Em um feito notável e controverso, cientistas anunciaram recentemente que eles criaram o primeiro híbrido de sucesso entre seres humanos e animais. Eles demonstraram que as células humanas podem ser introduzidas em um organismo não humano, sobreviver e crescer mesmo dentro de um animal hospedeiro, neste caso os porcos.
Essa descoberta biomédica foi por muito tempo um sonho e um dilema para os cientistas na esperança de enfrentar uma grave escassez de doadores de órgãos.
A cada dez minutos, uma pessoa é adicionada à lista de espera para transplante de órgãos. E todos os dias, 22 pessoas nessa lista morrem sem o órgão de que necessitam. E se, em vez de depender de um doador, pudéssemos criar um corpo para a coleta de órgãos dentro de um animal e dessa forma salvar uma vida humana?
Isso agora está mais próximo da realidade, de acordo com uma equipe internacional de pesquisadores do Salk Institute, conforme relatado na revista Cell. A equipe criou o que é cientificamente conhecido como uma quimera: um organismo que contém as células de duas espécies diferentes.
Antigamente, quimeras entre seres humanos e animais estavam totalmente fora de alcance. Nos EUA, ainda não foi autorizado o financiamento público para esse tipo de experiência (até agora, a equipe contou com doadores privados para o projeto). A opinião pública também tem dificultado este tipo de pesquisa. Mas para o autor do estudo Jun Wu, só precisamos olhar para as quimeras de uma perspectiva diferente.
"Nas civilizações antigas, as quimeras foram associadas a Deus", diz ele, "e os nossos antepassados pensaram que esses seres mitológicos poderiam proteger os seres humanos". De certa maneira, isso é o que a equipe espera um dia fazer.
Parece estranho, mas é uma forma engenhosa para, eventualmente, resolver uma série de problemas biológicos com órgãos cultivados em laboratório. Quando os cientistas descobriram que as células-tronco, podem produzir qualquer tipo de tecido, viram infinitas promessas científicas aparecerem. Mas é difícil fazer essas células crescerem em todos tipos de tecidos e órgãos.
Muitas vezes, os pacientes são submetidos a procedimentos dolorosos e invasivos para colher o tecido necessário para iniciar o processo. Juan Carlos Izpisúa Belmonte, professor de Gene Expression Laboratory no Instituto Salk, imaginou que o conceito de utilização de um embrião hospedeiro para crescer órgãos parecia bastante simples. No entanto, Belmonte e mais de 40 colaboradores levaram quatro anos para descobrir como fazer uma quimera entre um humano e um animal.
Outros cientistas já haviam descoberto como cultivar um tecido pancreático em roedores. Recentemente, a equipe anunciou que os pâncreas dos hamsters desenvolveram diabetes quando parte dos órgãos saudáveis foram transplantados para ratinhos doentes.
A equipe, então, utilizou tecnologia de edição de genomas para deletar as partes genéticas que estimulavam o crescimento de certos órgãos do hamster, como o pâncreas. Dessa forma era possível ver se as células-tronco do roedor se desenvolveriam para criar os órgãos faltantes no espaço deixado por eles.
Apesar do embrião só ter se desenvolvido por alguns dias, esse experimento, mesmo que em fase inicial, revive um debate incômodo sobre se estaríamos criando monstros ao misturar genes de animais e seres humanos. Porém, não sabemos como essas células fetais iniciais irão se transformar em partes humanas dentro de um suíno.

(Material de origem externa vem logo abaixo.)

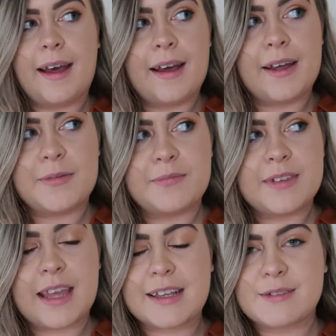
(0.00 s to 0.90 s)

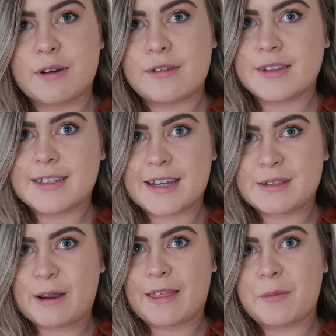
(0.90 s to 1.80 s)
Yeah, it's one of those
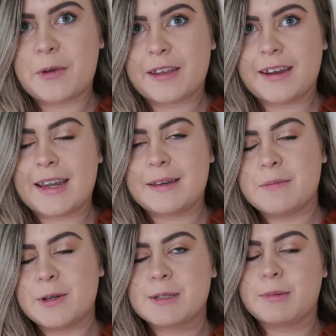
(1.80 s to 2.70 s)
days where I think I'm going to need
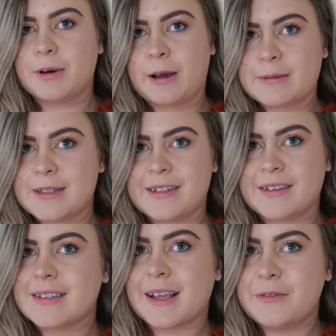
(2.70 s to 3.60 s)
multiple cups
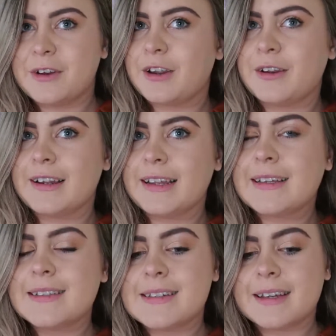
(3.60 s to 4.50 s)
until this afternoon at
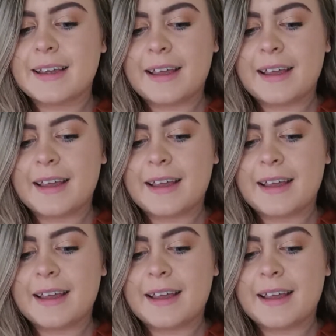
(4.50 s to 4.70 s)
least.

Os porcos têm uma notável semelhança com os seres humanos. Apesar de terem um menor tempo de gestação, seus corpos possuem muitas semelhanças com os nossos.

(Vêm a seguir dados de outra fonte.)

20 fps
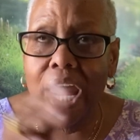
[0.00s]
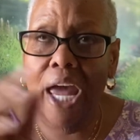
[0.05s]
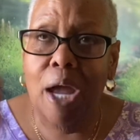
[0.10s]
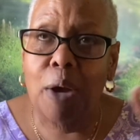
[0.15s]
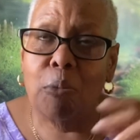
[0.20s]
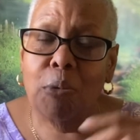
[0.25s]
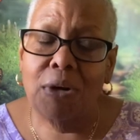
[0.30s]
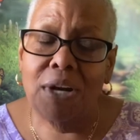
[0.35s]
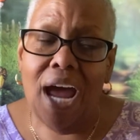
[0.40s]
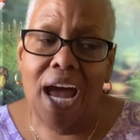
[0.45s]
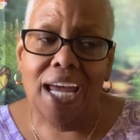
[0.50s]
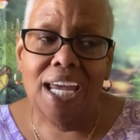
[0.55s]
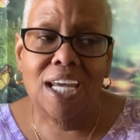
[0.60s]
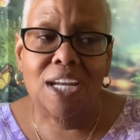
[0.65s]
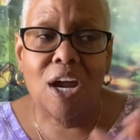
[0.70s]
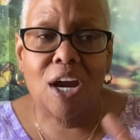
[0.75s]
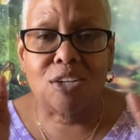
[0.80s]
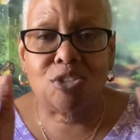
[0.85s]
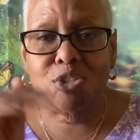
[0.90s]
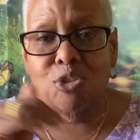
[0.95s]
and we're not
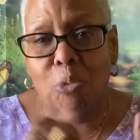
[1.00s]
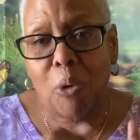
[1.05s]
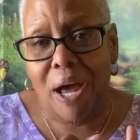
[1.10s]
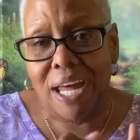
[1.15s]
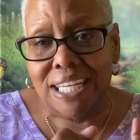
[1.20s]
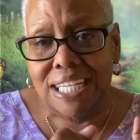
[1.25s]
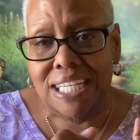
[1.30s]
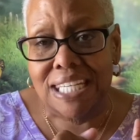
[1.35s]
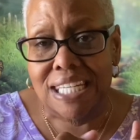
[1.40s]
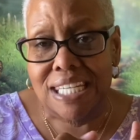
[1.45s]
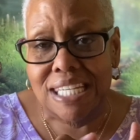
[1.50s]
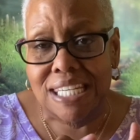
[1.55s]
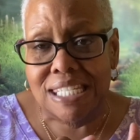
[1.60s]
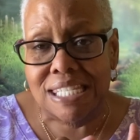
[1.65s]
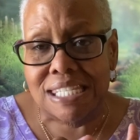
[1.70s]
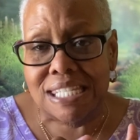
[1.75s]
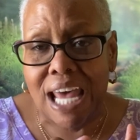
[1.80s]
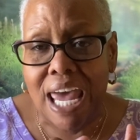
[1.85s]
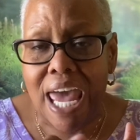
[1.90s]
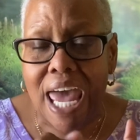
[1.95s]
in our
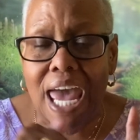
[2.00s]
20s,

Não que estas semelhanças tornem a tarefa mais fácil. A equipe descobriu que, para introduzir as células humanas em suínos sem matá-los, eles tiveram que pesquisar e o momento certo. "Tentamos três diferentes tipos de células humanas, em três etapas diferentes do desenvolvimento do porco", explicou Jun Wu.
O próximo passo é descobrir qual a quantidade de células humanas que os embriões dos porcos podem tolerar. O método atual é um começo, mas ainda levará tempo para a conclusão do experimento. Belmonte afirma, que pode levar anos para chegar ao processo de criar órgãos humanos funcionais. Porém a técnica pode ser utilizada muito antes como uma maneira de estudar o desenvolvimento do embrião humano e compreender as doenças.